Comme L’Étoile noire, Les Cendres de Correlieu est un roman riche et dense, où l’auteur lance des ponts entre notre passé et l’avenir, mêlant les données et personnages historiques qu’il réinterprète à une intrigue policière loufoque, se déroulant dans un Québec à la fois familier et déroutant. On y croise Gauvreau, Riopelle, Fernand Leduc, le frère Marie-Victorin, aussi bien que des contemporains moins connus comme le professeur Jean Fisette et le comédien Pierre Drolet, qui côtoient la narratrice Marie Kirouac et pleins d’autres personnages inventés. Ainsi, réalité et fiction s’entrelacent, au plaisir du lecteur quelque peu… déstabilisé.

Le statut de la liberté
Tout est affaire d’interprétation pour Gilbert Dupuis, qui déplore le peu d’écho, dans notre société, du cri de Borduas et des
automatistes, «sauf dans les 10e, 20e et 50e anniversaires où l’on en parle pendant quelques mois, où ça devient des événements un peu récupérés par la mode ambiante». C’est «la mesure de liberté» qui n’a pas été retenue, «une liberté qui n’est jamais acquise, jamais donnée, qui n’a jamais plongé ses racines dans notre système d’éducation, par exemple, où la philosophie, la littérature, le théâtre sont délaissés» au profit des diktats économiques.

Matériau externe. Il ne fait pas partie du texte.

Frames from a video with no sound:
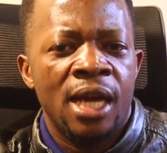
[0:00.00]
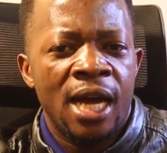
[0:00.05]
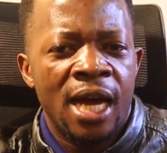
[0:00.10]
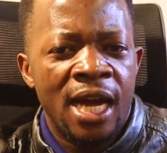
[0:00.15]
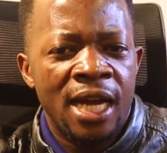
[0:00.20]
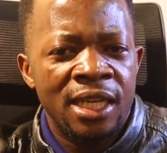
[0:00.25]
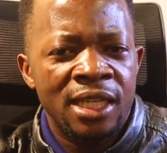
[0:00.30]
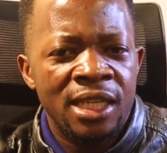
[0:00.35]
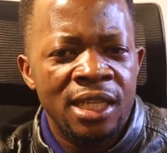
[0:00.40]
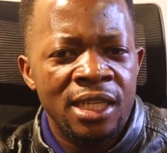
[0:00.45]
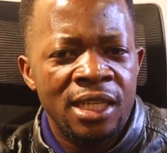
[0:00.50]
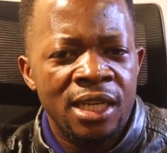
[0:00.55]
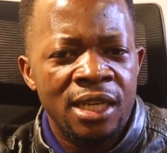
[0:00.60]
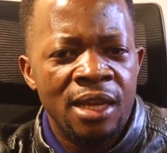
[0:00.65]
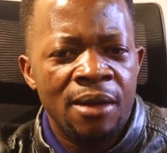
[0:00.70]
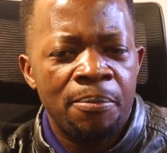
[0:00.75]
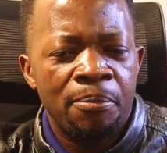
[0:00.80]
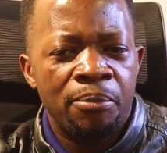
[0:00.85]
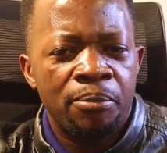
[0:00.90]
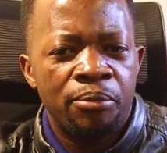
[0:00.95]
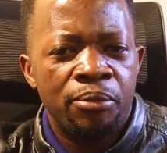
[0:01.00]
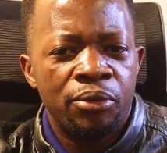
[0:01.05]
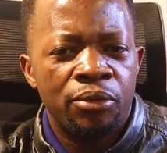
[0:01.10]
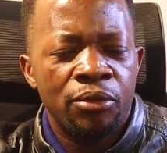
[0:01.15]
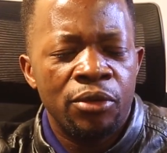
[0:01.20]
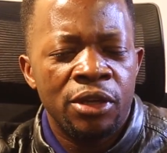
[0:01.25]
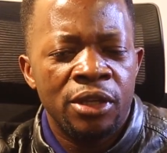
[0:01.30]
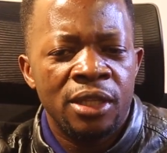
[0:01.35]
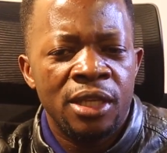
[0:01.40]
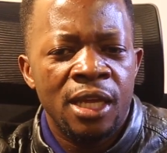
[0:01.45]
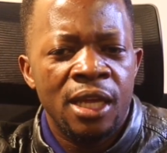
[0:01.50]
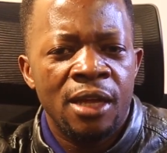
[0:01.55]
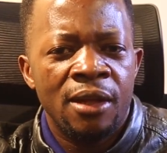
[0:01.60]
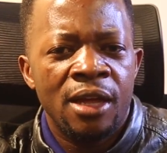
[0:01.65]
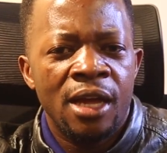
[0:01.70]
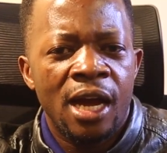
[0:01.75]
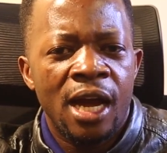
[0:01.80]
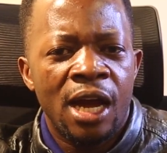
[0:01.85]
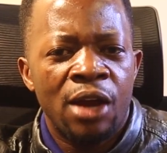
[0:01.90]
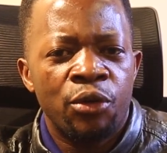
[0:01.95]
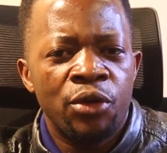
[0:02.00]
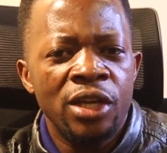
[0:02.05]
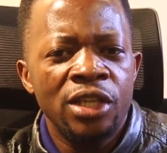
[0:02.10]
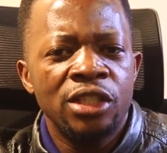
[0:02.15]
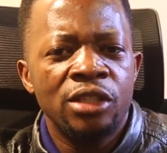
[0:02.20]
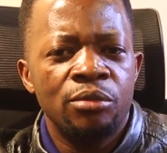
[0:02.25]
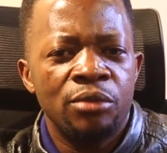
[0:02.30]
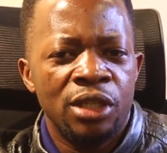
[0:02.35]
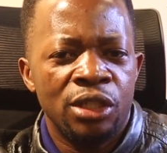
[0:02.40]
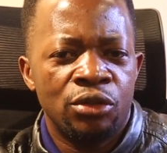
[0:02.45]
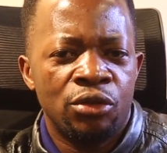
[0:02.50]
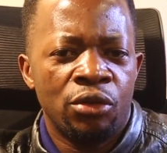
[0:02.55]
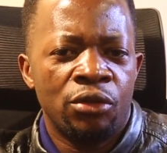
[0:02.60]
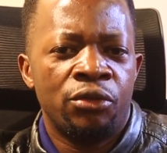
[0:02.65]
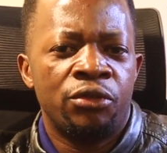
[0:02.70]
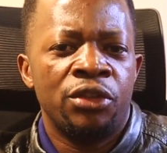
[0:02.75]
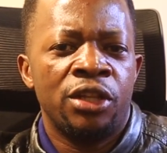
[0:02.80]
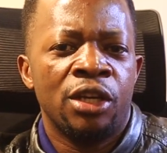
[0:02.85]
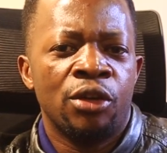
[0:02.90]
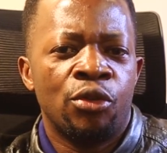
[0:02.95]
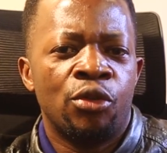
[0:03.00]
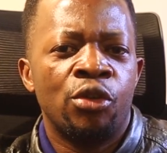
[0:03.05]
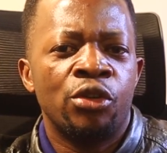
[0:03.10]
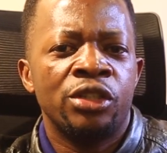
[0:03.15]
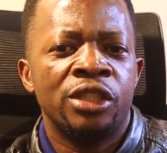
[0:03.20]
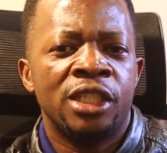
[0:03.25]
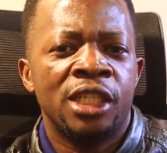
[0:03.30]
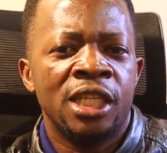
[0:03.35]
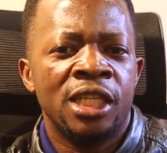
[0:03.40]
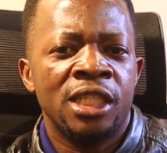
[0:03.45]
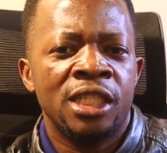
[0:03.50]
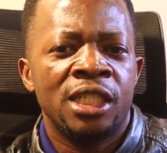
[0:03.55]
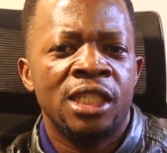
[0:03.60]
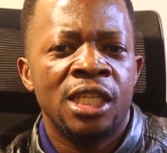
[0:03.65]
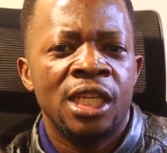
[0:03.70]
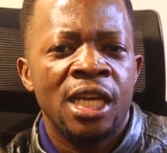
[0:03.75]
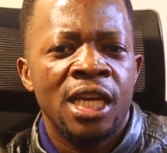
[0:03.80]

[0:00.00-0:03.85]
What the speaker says: and in the arrangement of the content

«Avec ce roman, j’ai voulu redonner un sens, motiver des signes qui ont déjà été interprétés dans la société: pourquoi Correlieu, l’atelier d’Ozias Leduc, a brûlé dans l’indifférence complète? Le langage exploréen de Gauvreau, cette désorganisation qui vise à retrouver la source même de l’expression créative, l’espèce de quête fondamentale de la liberté qui est lancée à la narratrice: écris, écris, c’est dans la création que tu vas trouver tes ailes. Puis des choses très réelles comme le club de voleurs de girouettes créé par Riopelle dans les années 50, auquel je donne un autre sens. Il y a aussi une revendication de l’américanité, de l’histoire, la quête du Nouveau Monde où l’on pouvait avoir espoir de créer quelque chose de neuf, le choc de la pensée amérindienne…»

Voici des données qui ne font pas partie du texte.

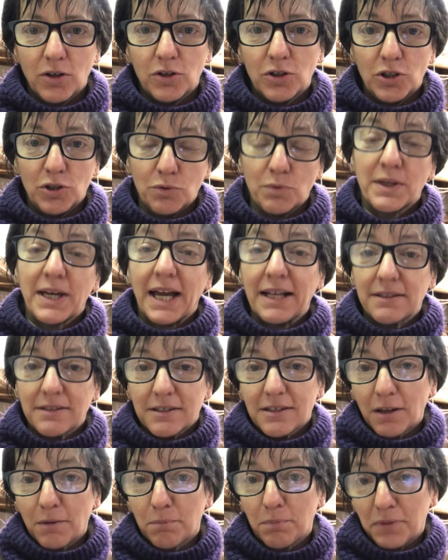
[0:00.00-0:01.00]
You get
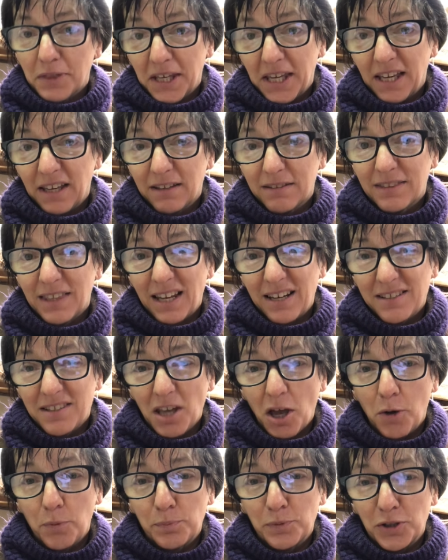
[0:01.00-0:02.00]
something that has
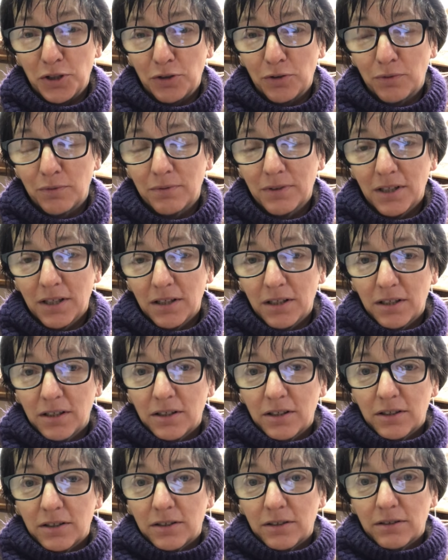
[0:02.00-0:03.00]
helped you
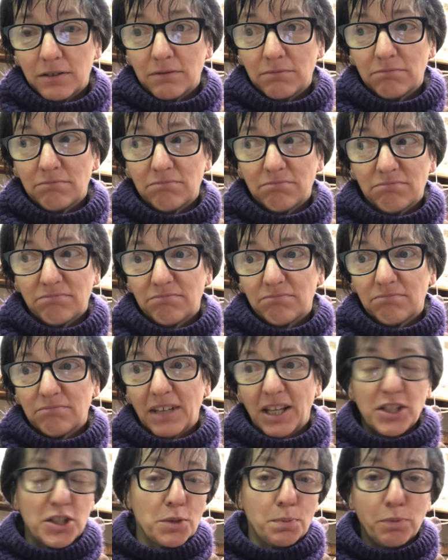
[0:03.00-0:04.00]

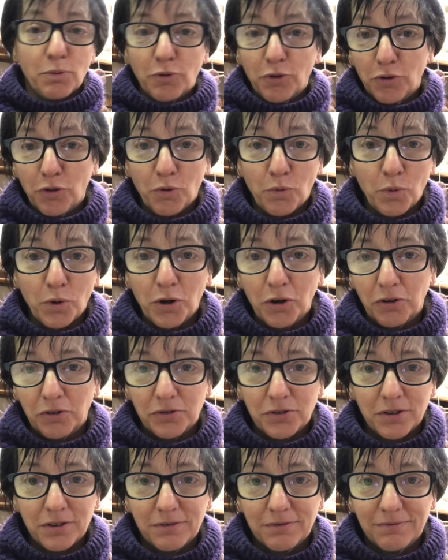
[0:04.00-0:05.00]
explore the
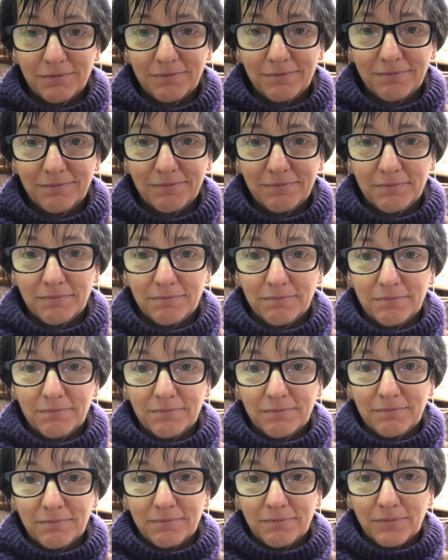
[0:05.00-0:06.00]
world.
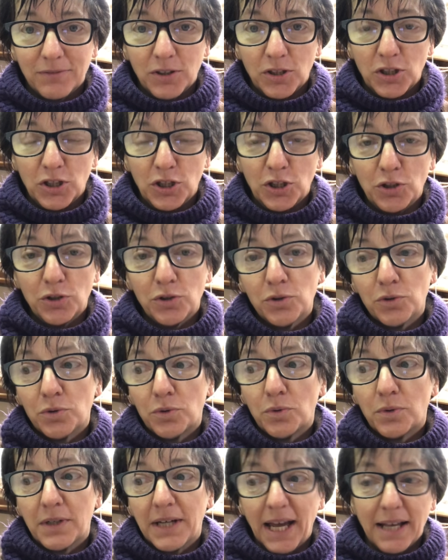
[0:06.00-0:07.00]

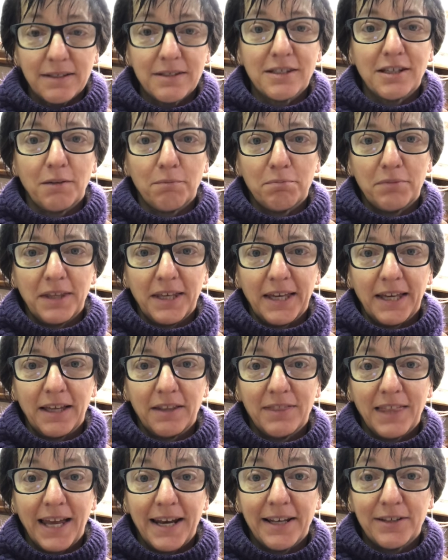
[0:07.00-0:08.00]
You get something
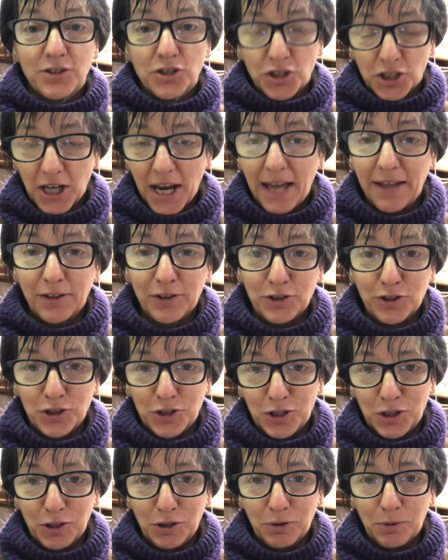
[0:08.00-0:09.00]
that has
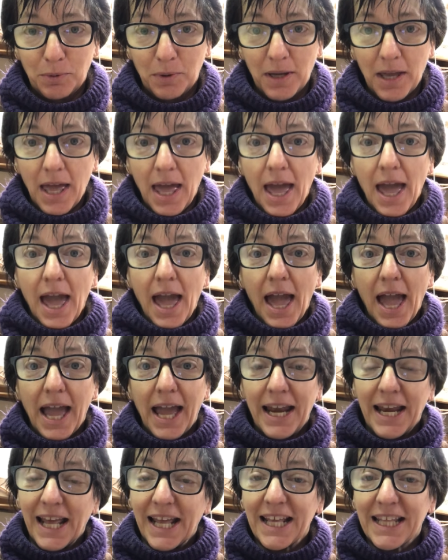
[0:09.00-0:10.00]
challenged you,
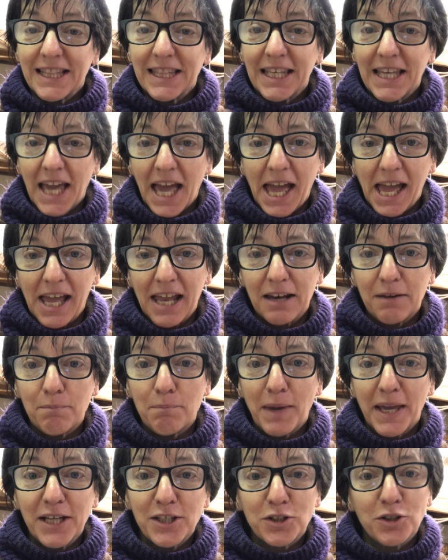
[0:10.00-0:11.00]
and in the end
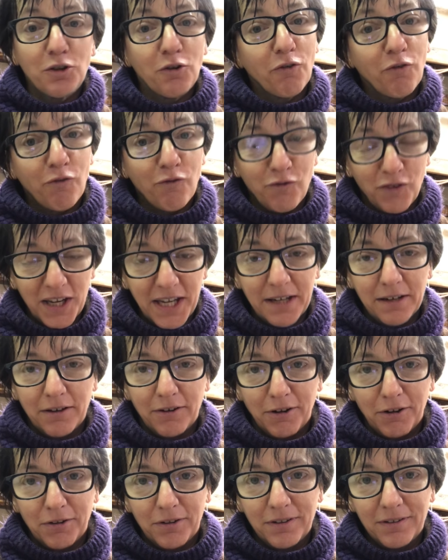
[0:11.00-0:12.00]
makes you
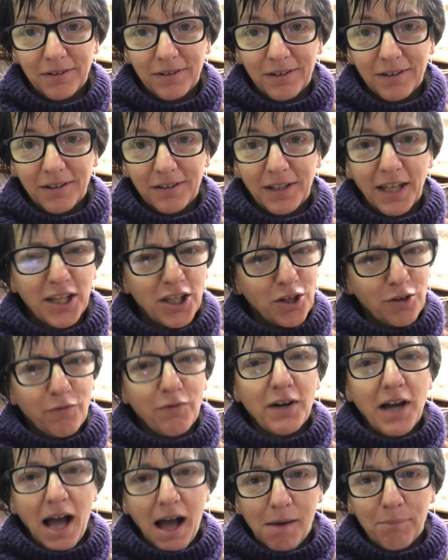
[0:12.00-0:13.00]
feel like you've
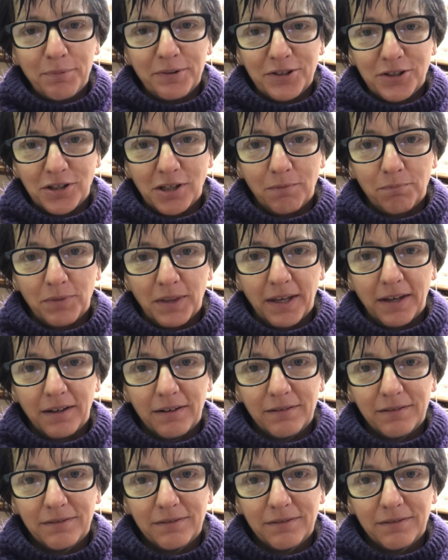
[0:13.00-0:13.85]
accomplished something.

Comment s’étonner, devant le matériel amassé lors de ses recherches et vu son imagination foisonnante, que Gilbert Dupuis, en écrivant L’Étoile noire, ait eu l’idée d’une trilogie dont le dernier volet, La Chambre morte, est annoncé au cour des Cendres de Correlieu? A suivre…

Les Cendres de Correlieu
de Gilbert Dupuis
Appelée au secours par la peintre Ninon Catash, la narratrice, Marie Kirouac, rentre de Paris en catastrophe, pour découvrir que son amie a disparu. Elle lui a laissé un mystérieux cahier «Leacock, Leacock & French», recherché par des gens sans scrupules.

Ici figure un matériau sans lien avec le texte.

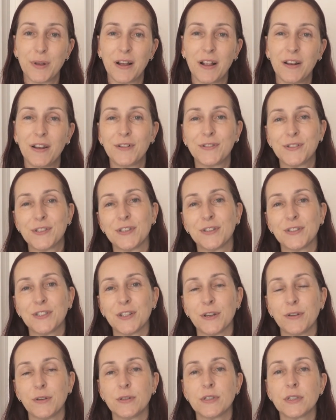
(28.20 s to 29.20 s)
I'll also show
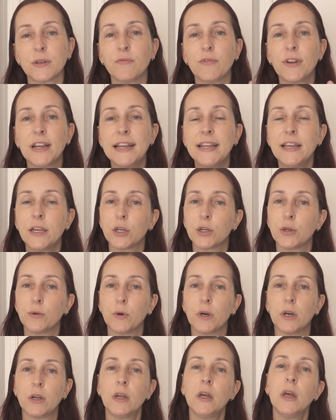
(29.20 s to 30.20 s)
you some really
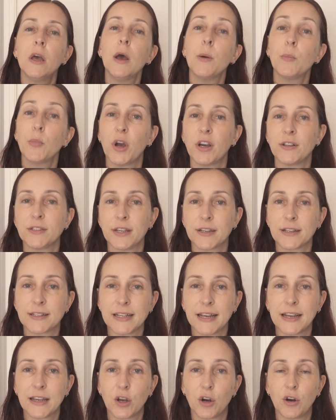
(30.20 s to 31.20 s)
cool products
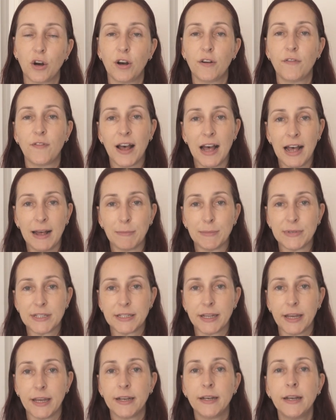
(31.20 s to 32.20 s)
I got off
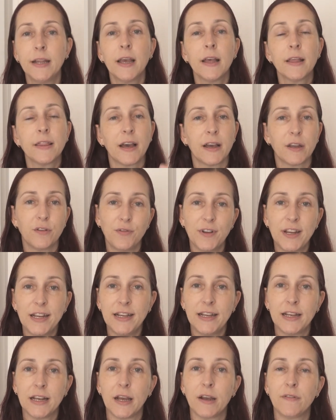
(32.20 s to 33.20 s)
Amazon that I
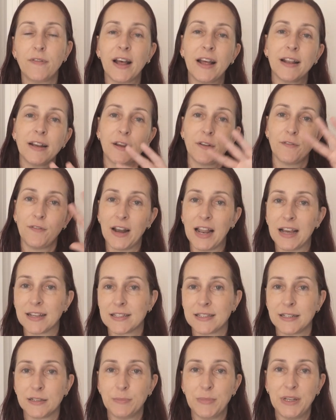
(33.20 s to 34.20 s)
really love and have
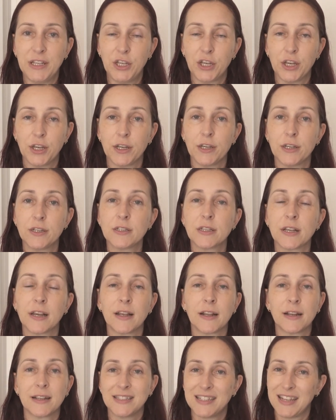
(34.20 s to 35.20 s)
lasted me years,
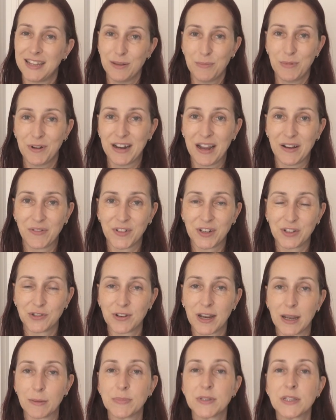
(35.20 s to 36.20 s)
and I take them on every
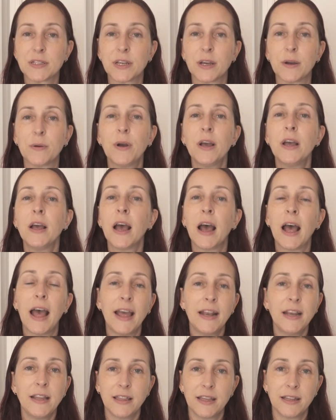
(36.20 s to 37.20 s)
trip. So
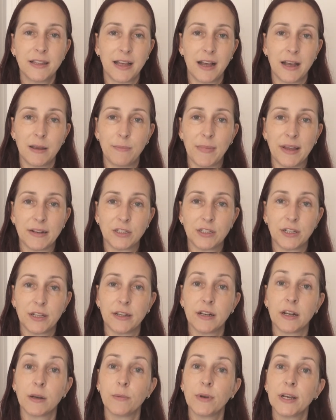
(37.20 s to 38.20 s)
anything that I'm
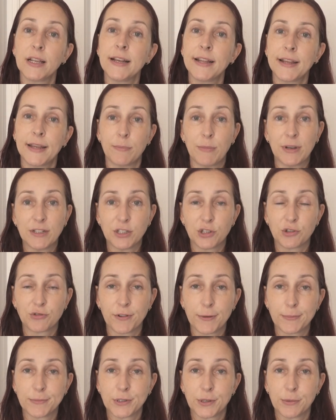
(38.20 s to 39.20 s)
mentioning, I will link in my
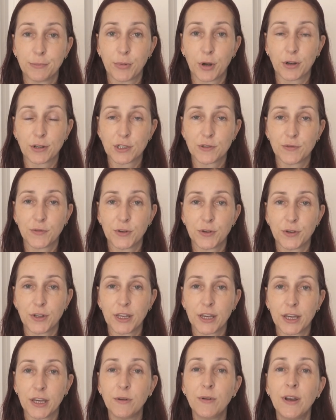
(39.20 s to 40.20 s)
description box for
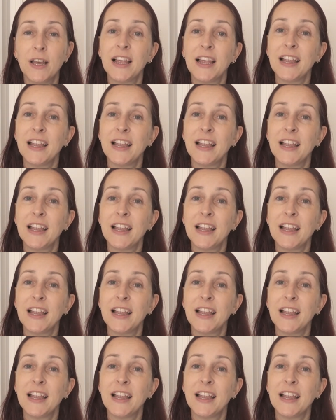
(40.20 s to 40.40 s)
you.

Heureusement, elle peut compter sur l’appui de H.P., Henri Pastoureau, professeur émérite en possession de secrets qui pourront la guider dans sa quête; ainsi que par Léon Bégin, un «post-ado» dégingandé avec lequel s’amorce un amour non dénué de passion… «Je constate, à voir l’éclat de sa prunelle, qu’il est en train de me déshabiller. Il a l’oil habile. J’ai l’impression que les boutons de ma blouse sautent l’un après l’autre. Ça y est, je suis nue. Je ne déteste pas ça. C’est tendre. Doux. Je brûle. Ma vieille Kirouac, je crois que tu vas te taper un amour carabiné. Tous les symptômes y sont. Mais je n’ai pas le temps de réfléchir.»
En donnant la parole à une femme, Gilbert Dupuis ne s’est pas trompé. Sa Marie Kirouac est fascinante, sympathique, désinvolte, angoissée, délirante pas à peu près. On la suit, essoufflé, dans une course à obstacles qui la mène du café DéLire, rue Marie-Anne, au Cheval blanc, rue Ontario, puis du cimetière de Saint-Hilaire où l’on a procédé à une fausse inhumation de Borduas, rapatrié de la mère patrie, jusqu’à l’UQAM où elle va jouer sa vie, perchée sur le clocher…

Impossible de résumer en quelques lignes l’intrigue et ses ramifications historiques et imaginaires. Le romancier nous perd un peu par moments, mais nous rattrape au tournant. Son cri créateur est audible, comme celui, tout à coup limpide, de Gauvreau: drozolmazdrozolzomoni… Éd. VLB, 1998, 336 p.